What to produce:
With the pictures set aside, write out all of the data exactly as it stands.

Data shown:
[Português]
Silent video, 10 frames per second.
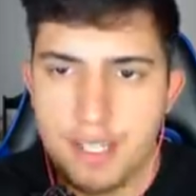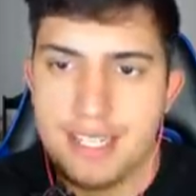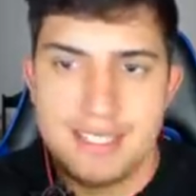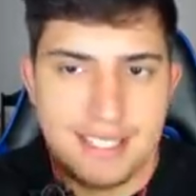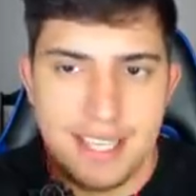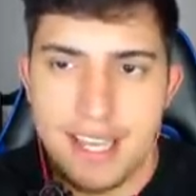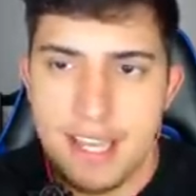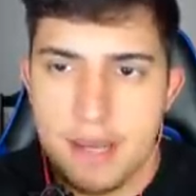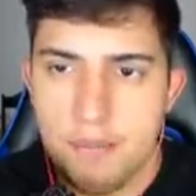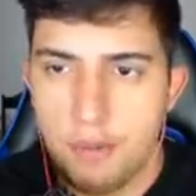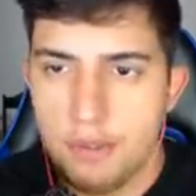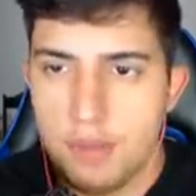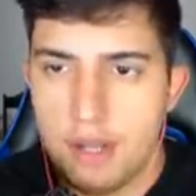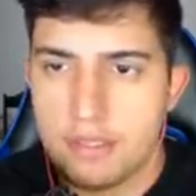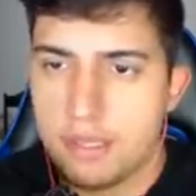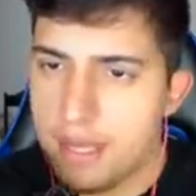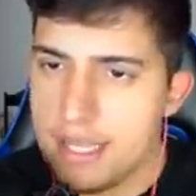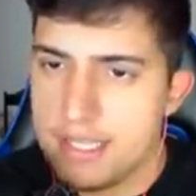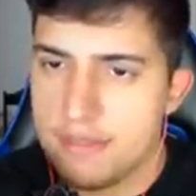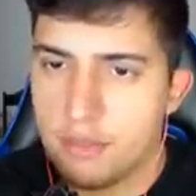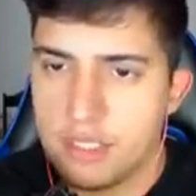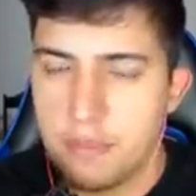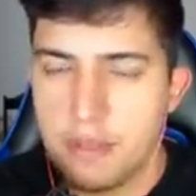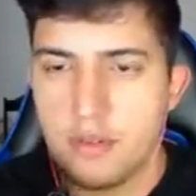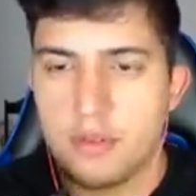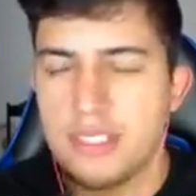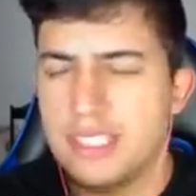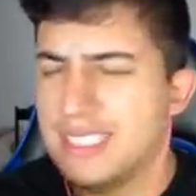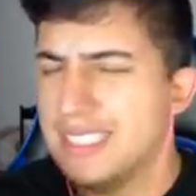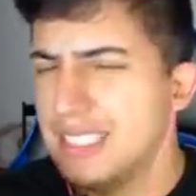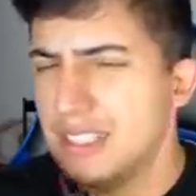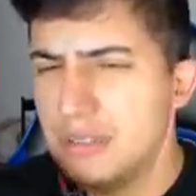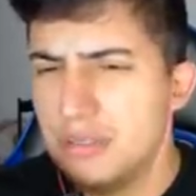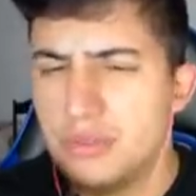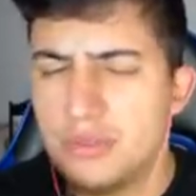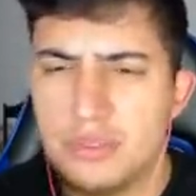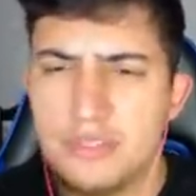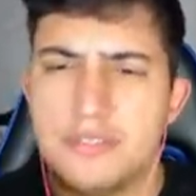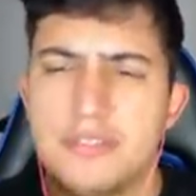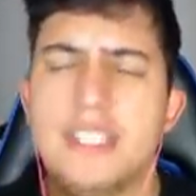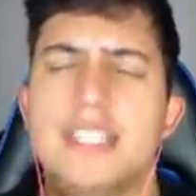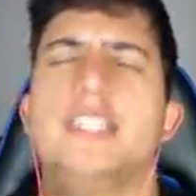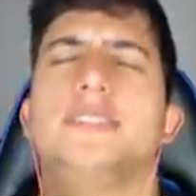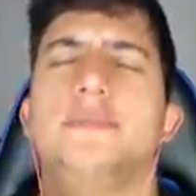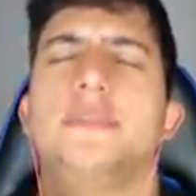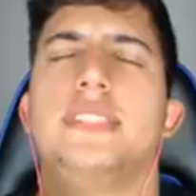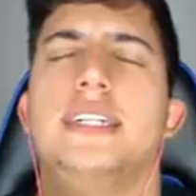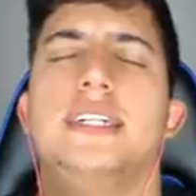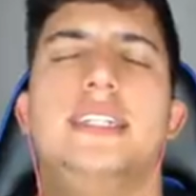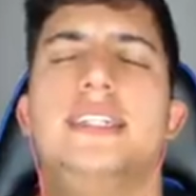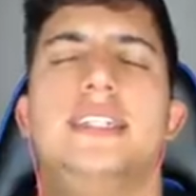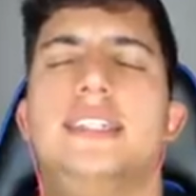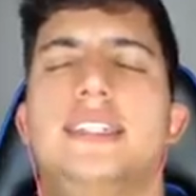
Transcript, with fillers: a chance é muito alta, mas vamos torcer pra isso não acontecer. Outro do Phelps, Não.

Answer:
[Português]
Silent video, 10 frames per second.
Transcript, with fillers: a chance é muito alta, mas vamos torcer pra isso não acontecer. Outro do Phelps, Não.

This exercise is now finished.